Up until then, I had been celebrating effort. Hours. Output. Velocity. The grind itself.
And that day I had a big, scary realization.
No one cares how hard you worked.
The day I learned that work without leverage is just motion
It doesn’t matter that you drove to the office at 5 a.m. for months straight. It doesn’t matter that you shipped harder than everyone else.
If the work isn’t moving the levers that matter, it’s just work with no leverage.
There are infinite things you could be doing at any given moment. The important part isn’t the list. It’s the choosing.
That meeting permanently broke tactics-first planning for me, because tactics-first planning is how you lose your mind.
Marketing is public. Everyone has an opinion. Everyone has an idea. If you’re in reactive mode - trying to execute on all of them, trying to keep everyone happy - you end up working twelve-hour days with nothing to show for it except exhaustion.
If you don’t have a plan, you’ll be given one.
Planning stopped being about pleasing everyone and started being about choosing
Planning with leverage shifted the power dynamic.
Suddenly planning wasn’t about filling weeks or proving usefulness. It was about alignment. About creating the plan together. About agreeing on what success actually looked like. Not being an idea-shipping machine.
If we’d kept planning the old way, we would’ve done hundreds of meaningless things instead of a few meaningful ones, plugging holes instead of building a house.
After that, planning started to feel different in my body. Less frantic. More curious.
Frameworks like this didn’t require me to have all the answers. They gave me better questions to ask.
The first time planning gave me power instead of anxiety
The next time I sat down to plan alone, I didn’t open a giant spreadsheet of everything we could do. Every time you start there, someone will inevitably say “well, we have to do all of it.”
Instead, I started with impact.
I stopped measuring the value of work by how impressive it sounded or who it would make happy. I stopped executing without thinking.

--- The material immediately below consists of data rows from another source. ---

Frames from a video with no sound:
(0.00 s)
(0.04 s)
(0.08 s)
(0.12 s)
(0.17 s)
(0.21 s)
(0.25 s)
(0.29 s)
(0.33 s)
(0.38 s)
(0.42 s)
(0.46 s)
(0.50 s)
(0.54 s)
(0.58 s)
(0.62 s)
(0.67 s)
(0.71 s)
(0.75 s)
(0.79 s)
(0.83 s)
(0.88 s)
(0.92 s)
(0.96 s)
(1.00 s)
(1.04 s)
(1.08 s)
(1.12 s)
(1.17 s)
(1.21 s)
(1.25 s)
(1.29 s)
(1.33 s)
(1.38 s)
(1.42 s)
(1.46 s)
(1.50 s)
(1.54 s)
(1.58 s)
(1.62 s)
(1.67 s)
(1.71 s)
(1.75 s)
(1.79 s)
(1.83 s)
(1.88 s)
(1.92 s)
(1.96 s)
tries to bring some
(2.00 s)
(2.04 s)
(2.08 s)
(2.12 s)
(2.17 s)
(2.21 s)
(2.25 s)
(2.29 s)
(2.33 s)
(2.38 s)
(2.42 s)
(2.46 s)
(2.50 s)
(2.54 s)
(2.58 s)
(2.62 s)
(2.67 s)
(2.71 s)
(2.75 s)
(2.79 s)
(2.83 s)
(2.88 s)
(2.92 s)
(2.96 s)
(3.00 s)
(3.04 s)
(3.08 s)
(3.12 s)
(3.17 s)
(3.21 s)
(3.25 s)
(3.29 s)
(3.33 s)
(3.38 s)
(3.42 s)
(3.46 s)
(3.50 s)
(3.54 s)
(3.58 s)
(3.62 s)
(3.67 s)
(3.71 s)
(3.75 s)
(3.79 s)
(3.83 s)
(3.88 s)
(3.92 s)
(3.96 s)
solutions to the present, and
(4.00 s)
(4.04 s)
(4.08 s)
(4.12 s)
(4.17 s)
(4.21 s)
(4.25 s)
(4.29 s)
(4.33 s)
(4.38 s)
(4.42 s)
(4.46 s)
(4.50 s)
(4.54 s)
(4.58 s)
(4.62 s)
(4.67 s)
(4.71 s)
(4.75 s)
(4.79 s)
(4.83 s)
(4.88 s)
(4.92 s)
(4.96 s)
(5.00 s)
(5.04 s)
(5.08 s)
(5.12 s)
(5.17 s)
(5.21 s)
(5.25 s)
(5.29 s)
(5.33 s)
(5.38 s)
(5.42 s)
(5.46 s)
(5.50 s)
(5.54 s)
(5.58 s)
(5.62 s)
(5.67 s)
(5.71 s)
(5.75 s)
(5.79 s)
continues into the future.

My posture in the room changed.
I realized it wasn’t my job to disappear into the basement and come back with a magical plan. My job was to ask the right questions.
Ironically, that put me in a position of power.

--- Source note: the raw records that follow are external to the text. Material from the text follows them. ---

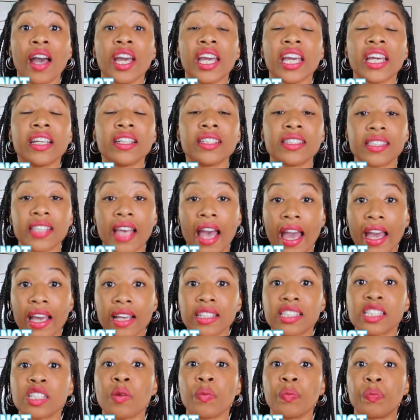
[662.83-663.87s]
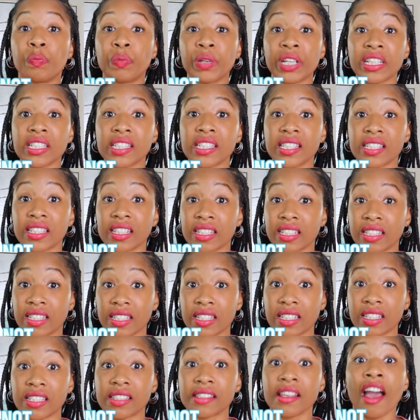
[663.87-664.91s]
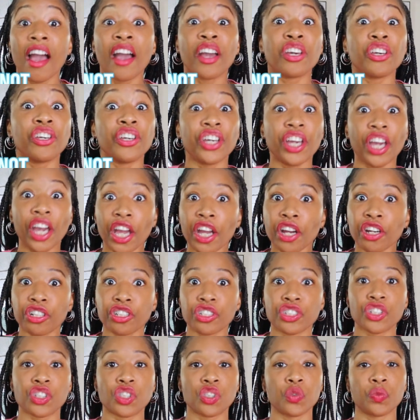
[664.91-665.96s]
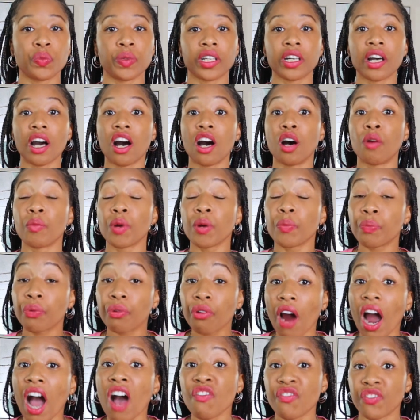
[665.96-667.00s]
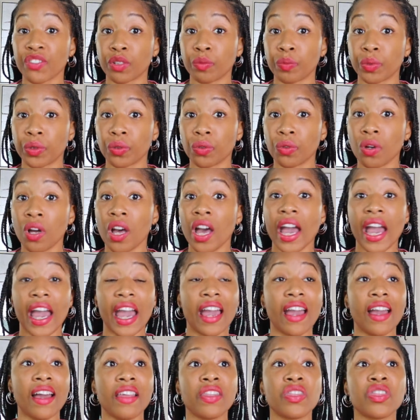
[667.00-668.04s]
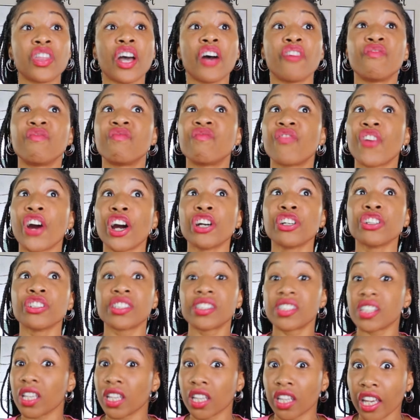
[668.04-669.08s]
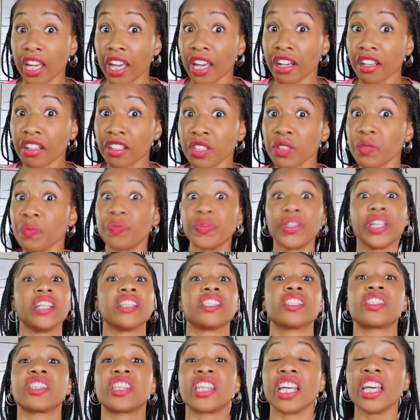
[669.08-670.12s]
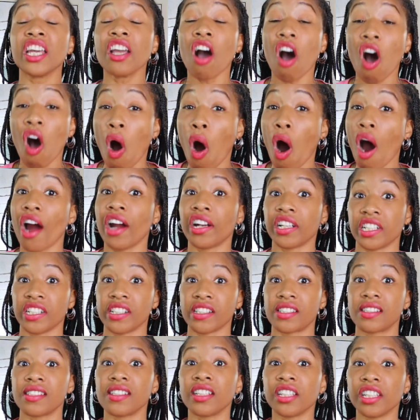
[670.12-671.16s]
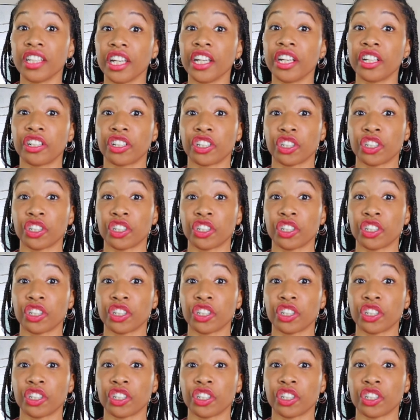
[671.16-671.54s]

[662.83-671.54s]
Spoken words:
It takes businesses years to become profitable, and the first year is the hardest year.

Why levers weren’t enough once the team started growing
As the company grew, something else emerged naturally from that original insight.
Levers answered the why, but we still needed a way to tell a story about the how.
That’s where growth engines came in.
→ Inbound.
→ Outbound.
→ Ecosystem - partners, community, user flywheels.
→ Events.
→ Product virality.
→ Lifecycle and conversion optimization.
Ideas didn’t just map to levers anymore. They lived inside engines.
Not lever one plus 27 tactics, but a clear narrative about which machines we were building and tending.
This mattered even more as the team grew.
Ownership of an engine isn’t just operational clarity. It’s psychological clarity. When someone owns an engine, they know what success looks like. They know where to focus. They stop thrashing.
The sentence I wish I’d heard in that room
That original version of me in the stained-carpet room was trying so hard to prove she belonged by doing everything.
If I could freeze her in that moment and say one sentence, it would be this:
You weren’t hired to answer all your emails.
You were hired to make an impact.
Planning with a soul isn’t about abandoning rigor. It’s about remembering that leverage is the point.
And sanity is the reward.



The moment where tactics were taken off the table and everything went quiet really stuck with me. Planning around levers instead of activity changes not just the plan, but your posture in the room. That shift from proving usefulness to creating leverage is so real.
Great lesson. We get caught up in the grind and miss the truly important basics like outcomes and impact.